Según el alto mando militar, la operación se llevó a cabo tras el asesinato "a sangre fría" de gran parte del equipo de seguridad presidencial durante los ataques registrados en la capital y otras ciudades del país.
Desde la televisión estatal, Padrino López reafirmó que la institución armada reconoce únicamente a Maduro como el presidente constitucional y "líder auténtico" de la nación.
En este contexto de máxima tensión, el ministro anunció el respaldo absoluto de la FANB al estado de conmoción exterior, una medida que otorga al Estado facultades extraordinarias para actuar en situaciones de conflicto internacional.
"Exigimos la pronta liberación de nuestro comandante en jefe", sentenció el funcionario, subrayando la lealtad de las fuerzas militares ante lo que consideran una agresión externa.
Mientras tanto, en Washington, la postura del gobierno estadounidense parece enfocarse en una transición operativa.

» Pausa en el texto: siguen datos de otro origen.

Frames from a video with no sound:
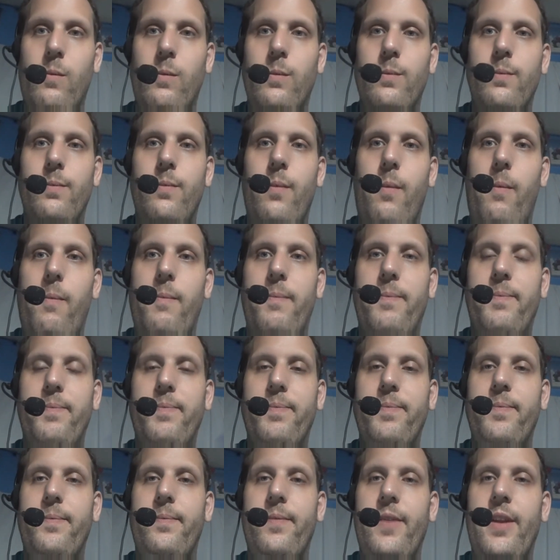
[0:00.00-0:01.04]
it'll
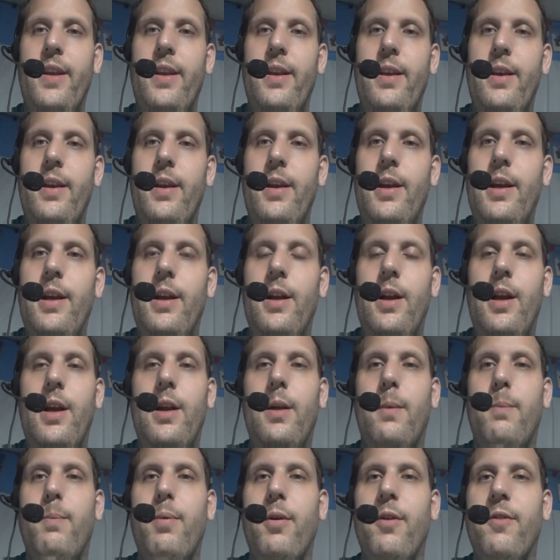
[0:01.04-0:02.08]
make
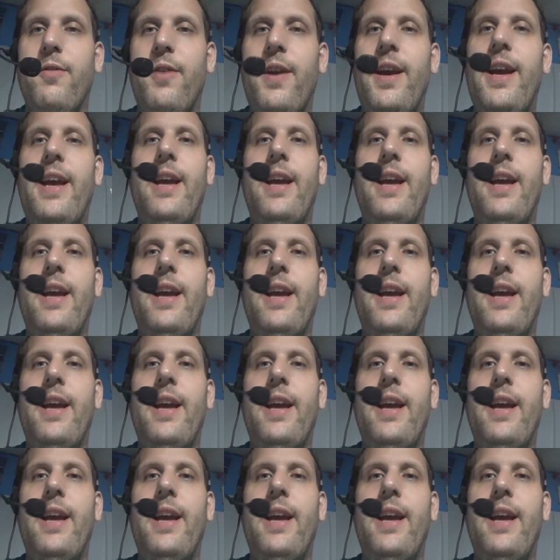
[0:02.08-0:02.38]
it harder,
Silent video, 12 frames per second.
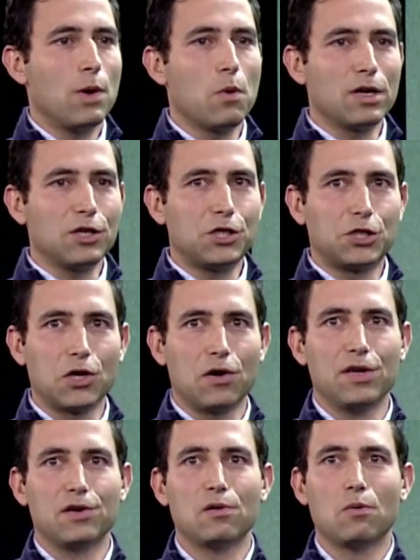we want to
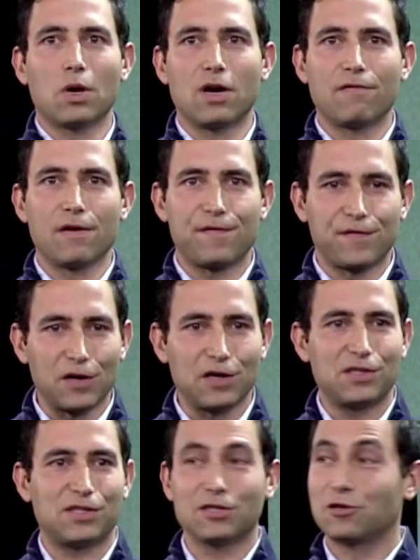show you one of the
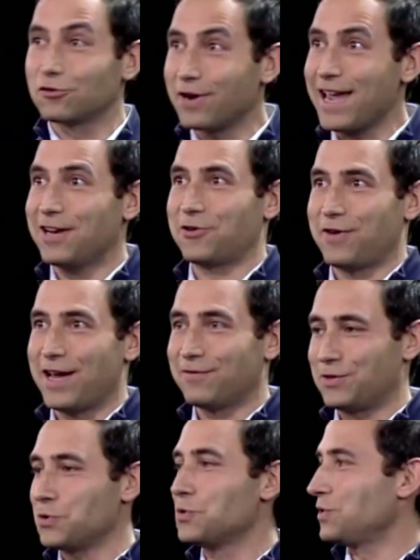first great
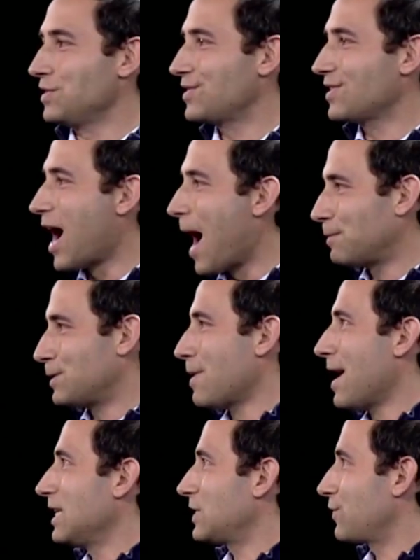creative tools
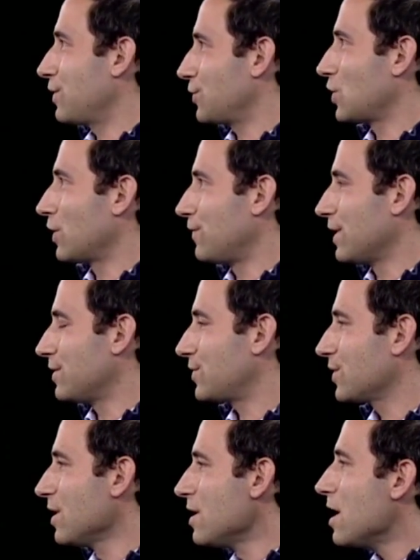optimized for the
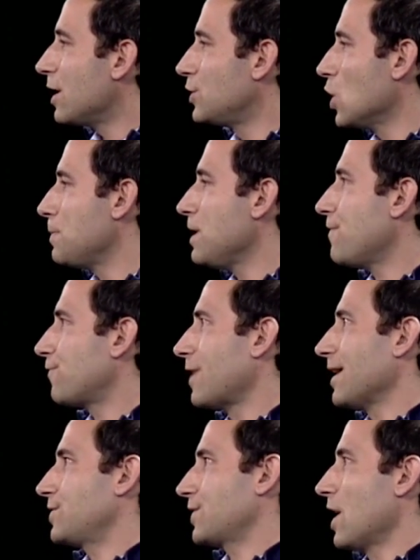Surface, Adobe
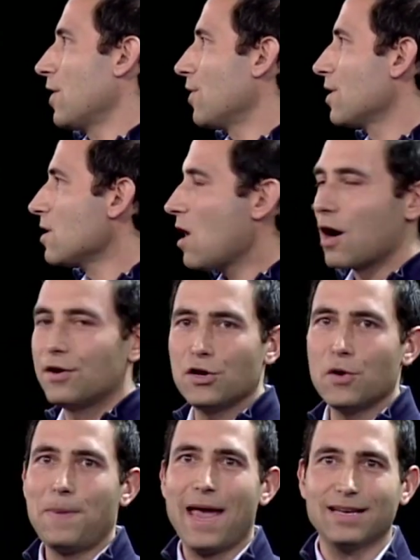Fresco, our
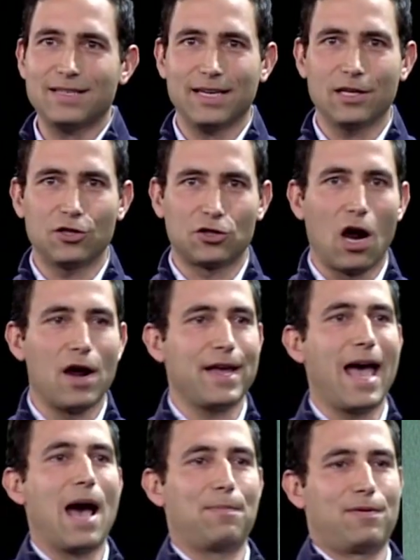new painting and
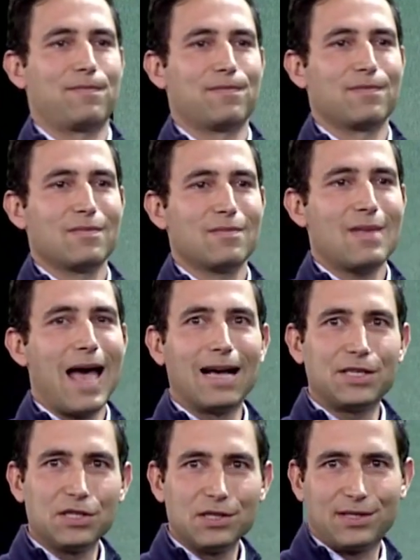drawing app.
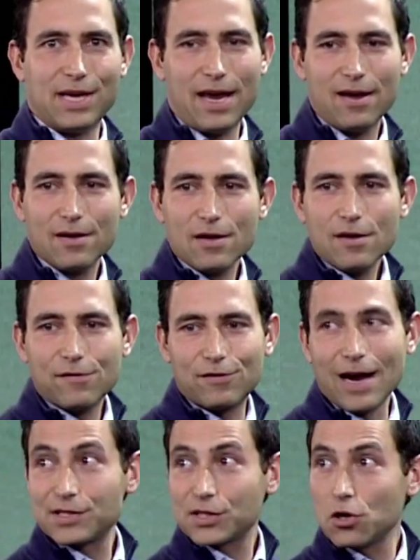As you'll see,
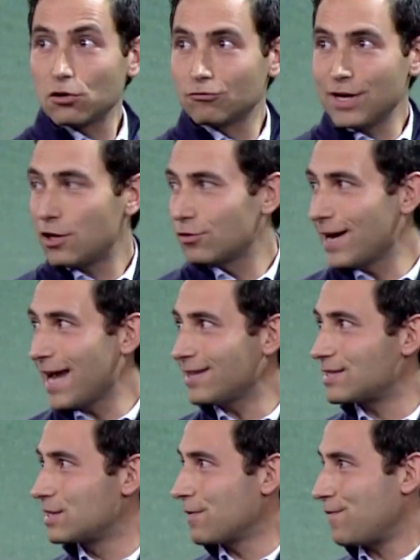Fresco
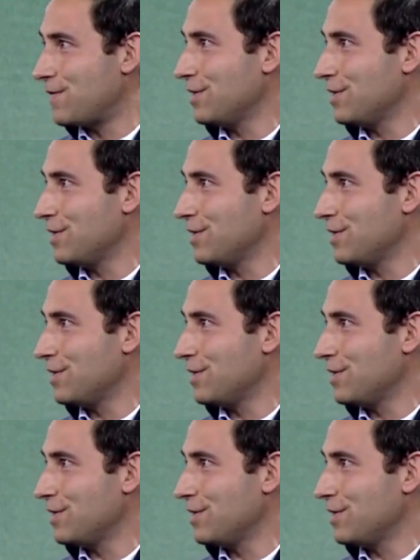recreates the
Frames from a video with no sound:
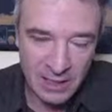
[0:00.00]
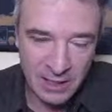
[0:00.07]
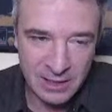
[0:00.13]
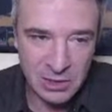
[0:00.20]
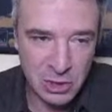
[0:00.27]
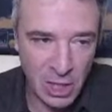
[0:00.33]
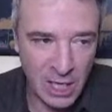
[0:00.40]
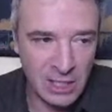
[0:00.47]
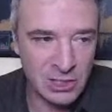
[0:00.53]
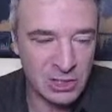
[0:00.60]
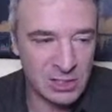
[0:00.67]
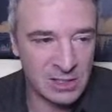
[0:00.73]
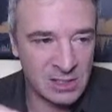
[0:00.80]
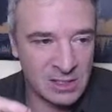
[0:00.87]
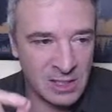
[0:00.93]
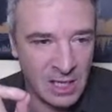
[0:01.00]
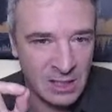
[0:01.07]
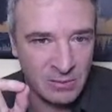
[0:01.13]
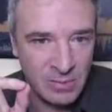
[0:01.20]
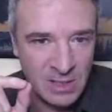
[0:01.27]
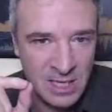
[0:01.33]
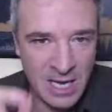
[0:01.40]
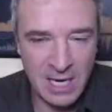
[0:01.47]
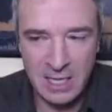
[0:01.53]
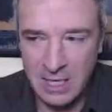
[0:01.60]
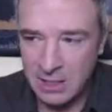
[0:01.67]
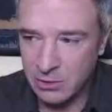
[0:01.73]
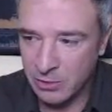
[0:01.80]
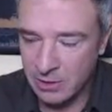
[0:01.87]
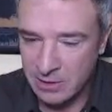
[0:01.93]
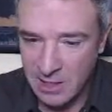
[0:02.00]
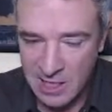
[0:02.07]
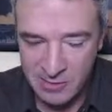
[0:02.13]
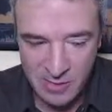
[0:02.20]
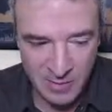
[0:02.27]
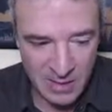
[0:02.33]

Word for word: exchanges and be getting interest on them.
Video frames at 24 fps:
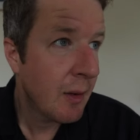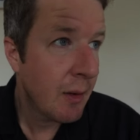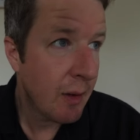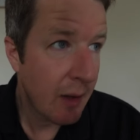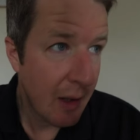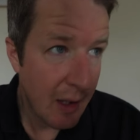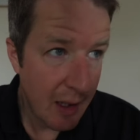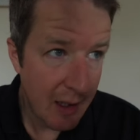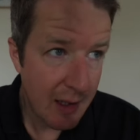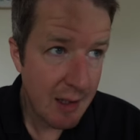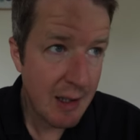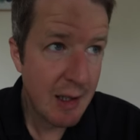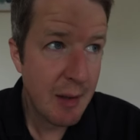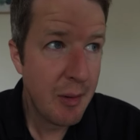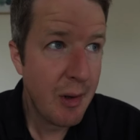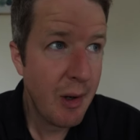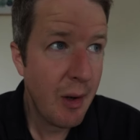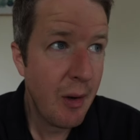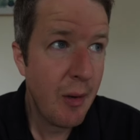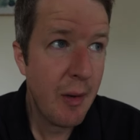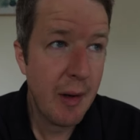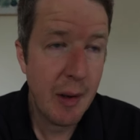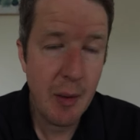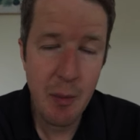We need to keep
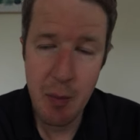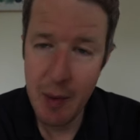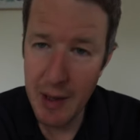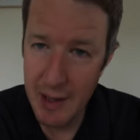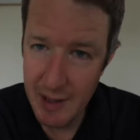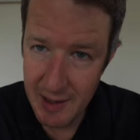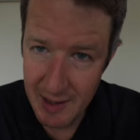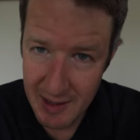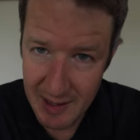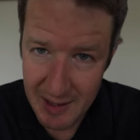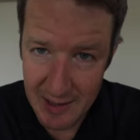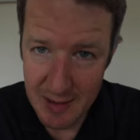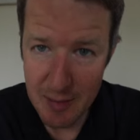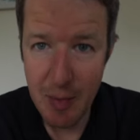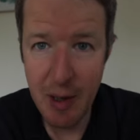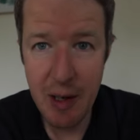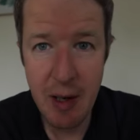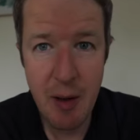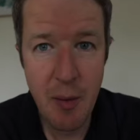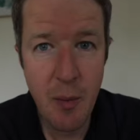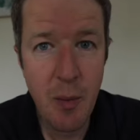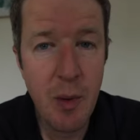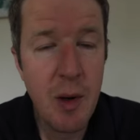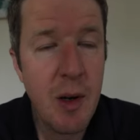going, we can need to
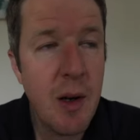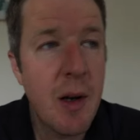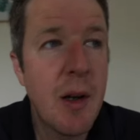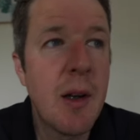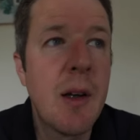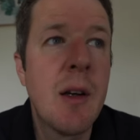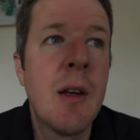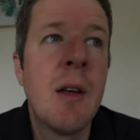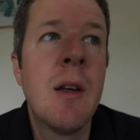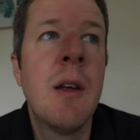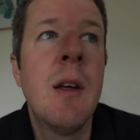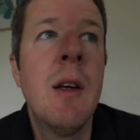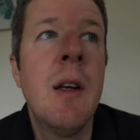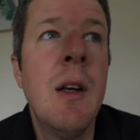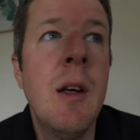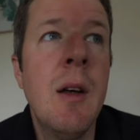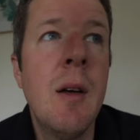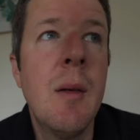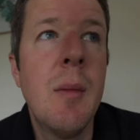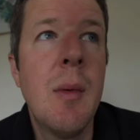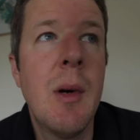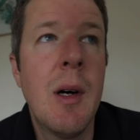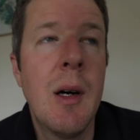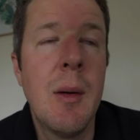make it work.
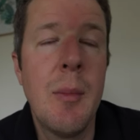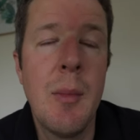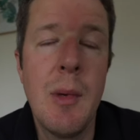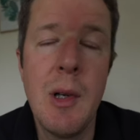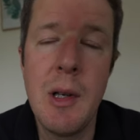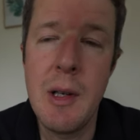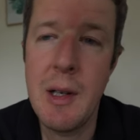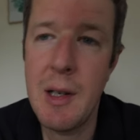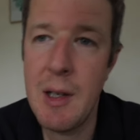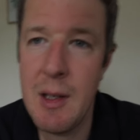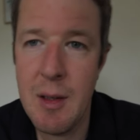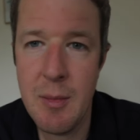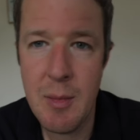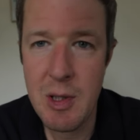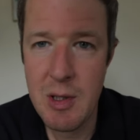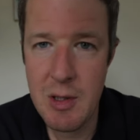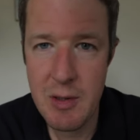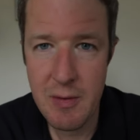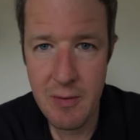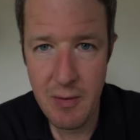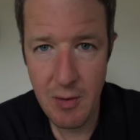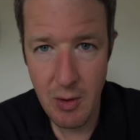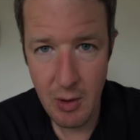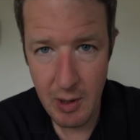But I'm like, am I
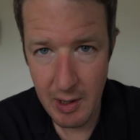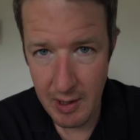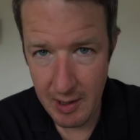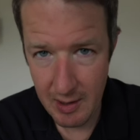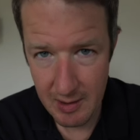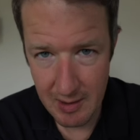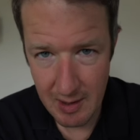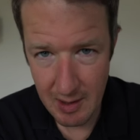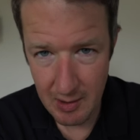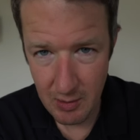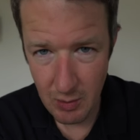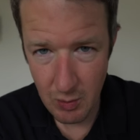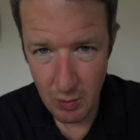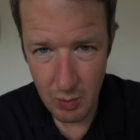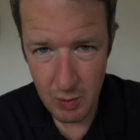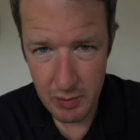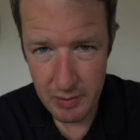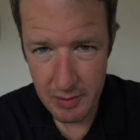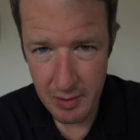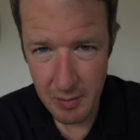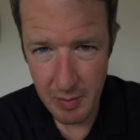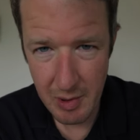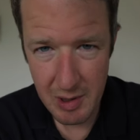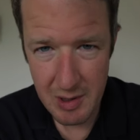just flogging a dead
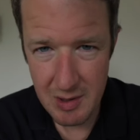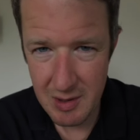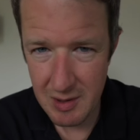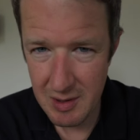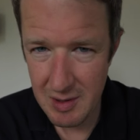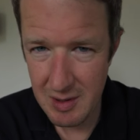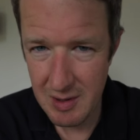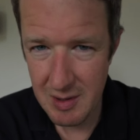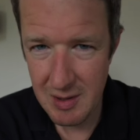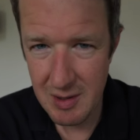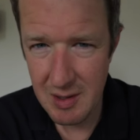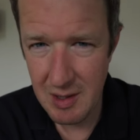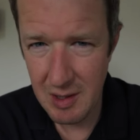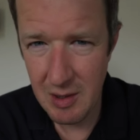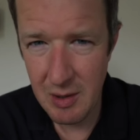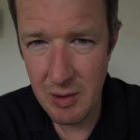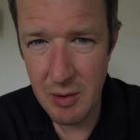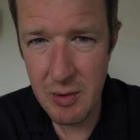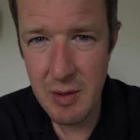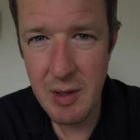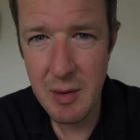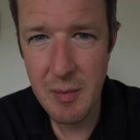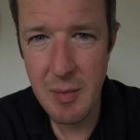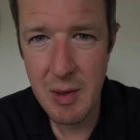horse? Am I just
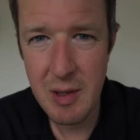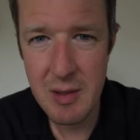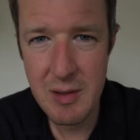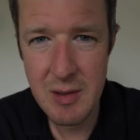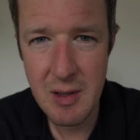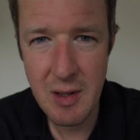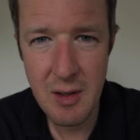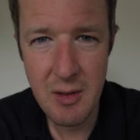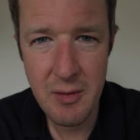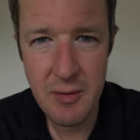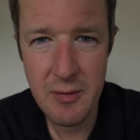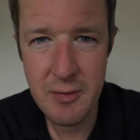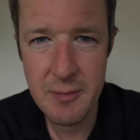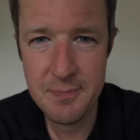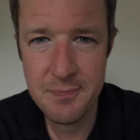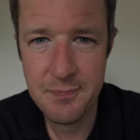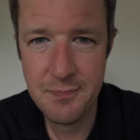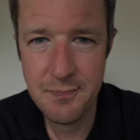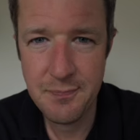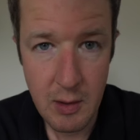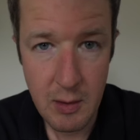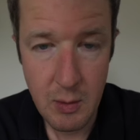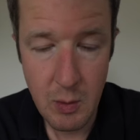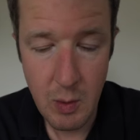deluding myself?
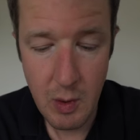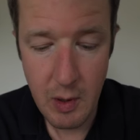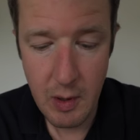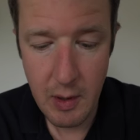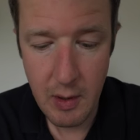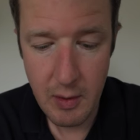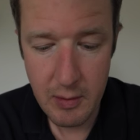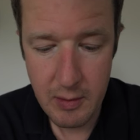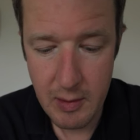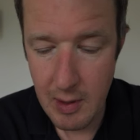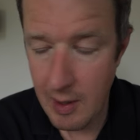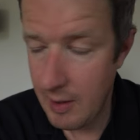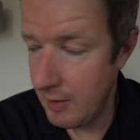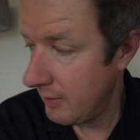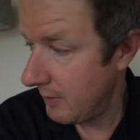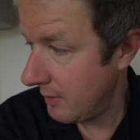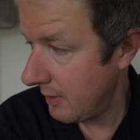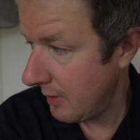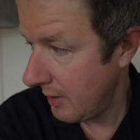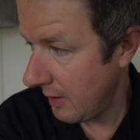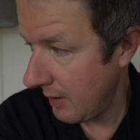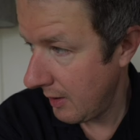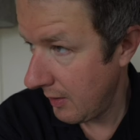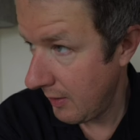It's one of those days
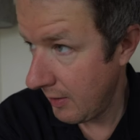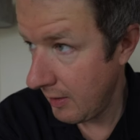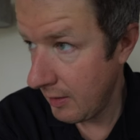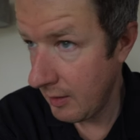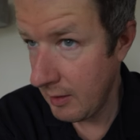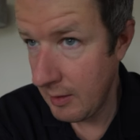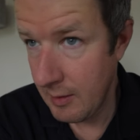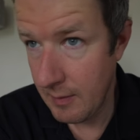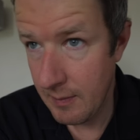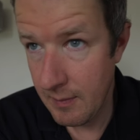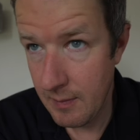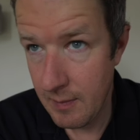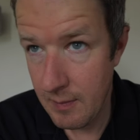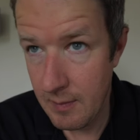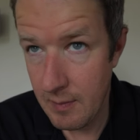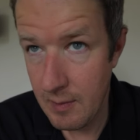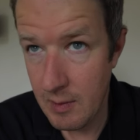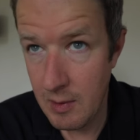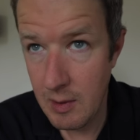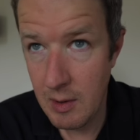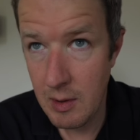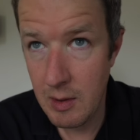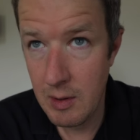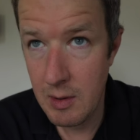today, I think,
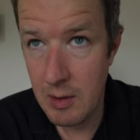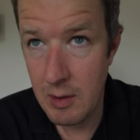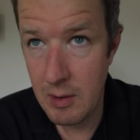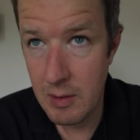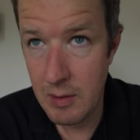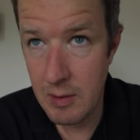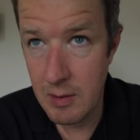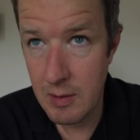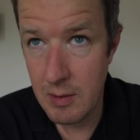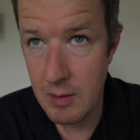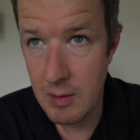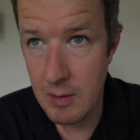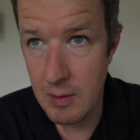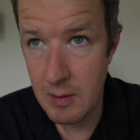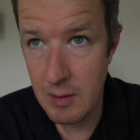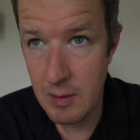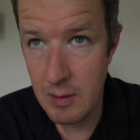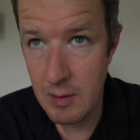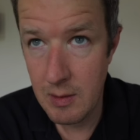I just,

El secretario de Estado, Marco Rubio, confirmó que Nicolás Maduro se encuentra ya en una prisión de Nueva York, donde enfrentará cargos por narcotráfico. Rubio reveló que, antes de la operación, se le ofrecieron al líder chavista múltiples oportunidades para retirarse de manera pacífica, opciones que fueron rechazadas sistemáticamente.
Un giro relevante en la política exterior de EE. UU. se dio con las declaraciones de Rubio sobre la vicepresidenta Delcy Rodríguez, quien actualmente se encuentra al frente del país.
El secretario de Estado señaló que, a diferencia de Maduro —con quien calificó de imposible cualquier tipo de acuerdo debido a sus constantes incumplimientos—, Rodríguez es una figura con la que el gobierno estadounidense considera que sí se puede trabajar y negociar.
Este reconocimiento marca un cambio estratégico, posicionando a la vicepresidenta como la interlocutora clave en medio del vacío de poder dejado por la captura del mandatario.